**Work to complete:**
Copy out exactly the lines spanning the line with "(0.00 s to 1.00 s)" to the line with "Transcript: videos and", inclusive, from the data underneath, with no pictures.

**Input material:**
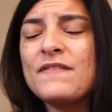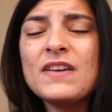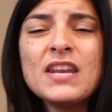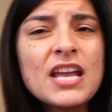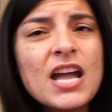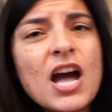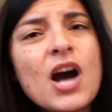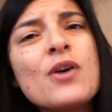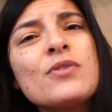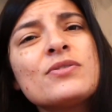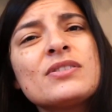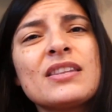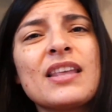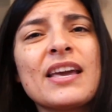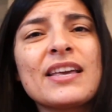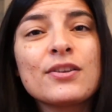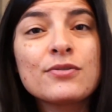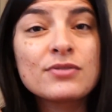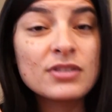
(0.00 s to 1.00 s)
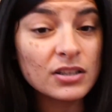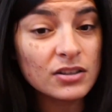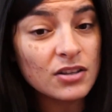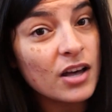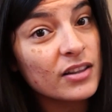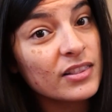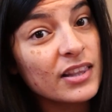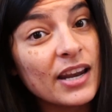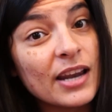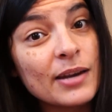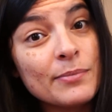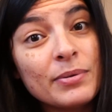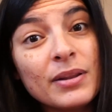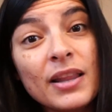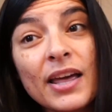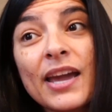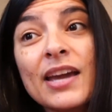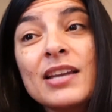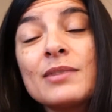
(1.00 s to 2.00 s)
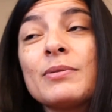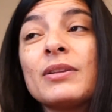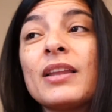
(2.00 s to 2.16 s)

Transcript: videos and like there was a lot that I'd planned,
* * *
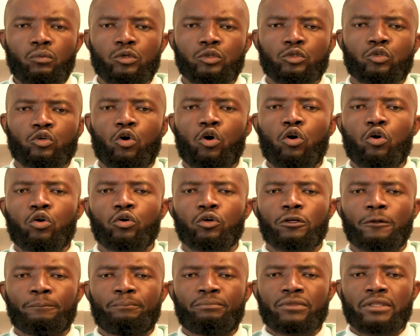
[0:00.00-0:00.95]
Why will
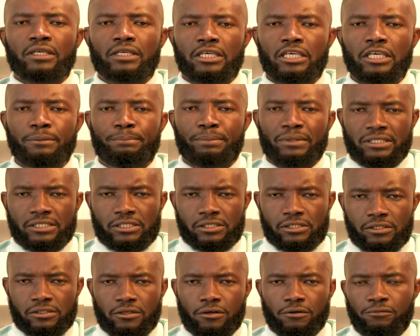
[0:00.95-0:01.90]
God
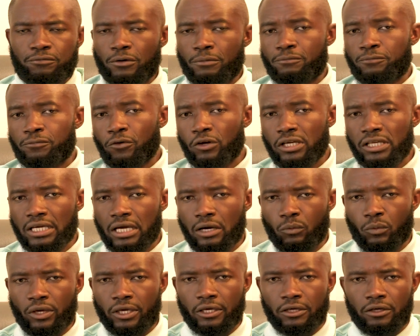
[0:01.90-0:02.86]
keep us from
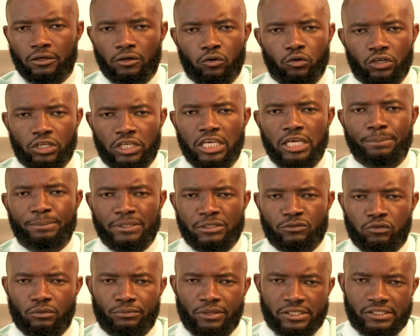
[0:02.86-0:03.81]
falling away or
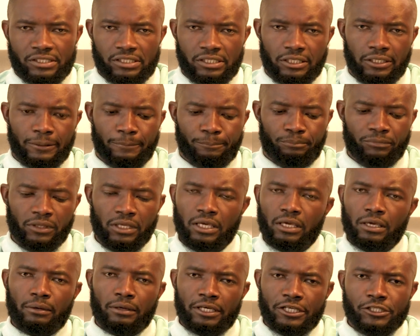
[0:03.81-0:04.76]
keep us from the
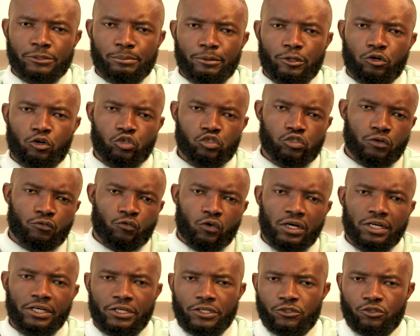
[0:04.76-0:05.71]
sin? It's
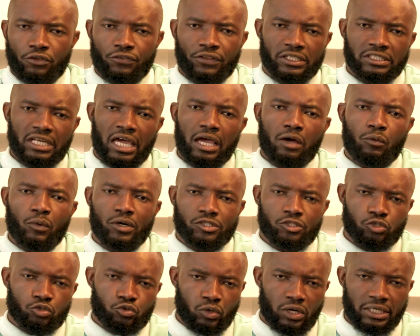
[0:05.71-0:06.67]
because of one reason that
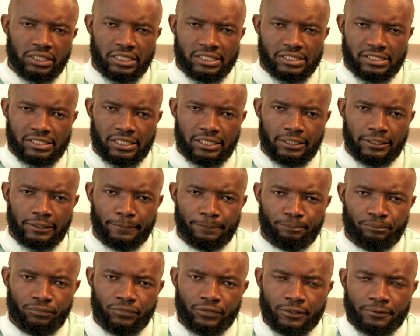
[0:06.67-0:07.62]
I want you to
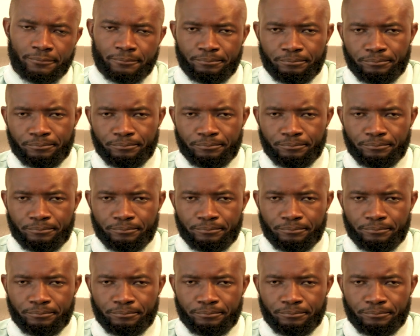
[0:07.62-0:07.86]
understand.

**Reply to the exercise:**
(0.00 s to 1.00 s)
(1.00 s to 2.00 s)
(2.00 s to 2.16 s)

Transcript: videos and like there was a lot that I'd planned,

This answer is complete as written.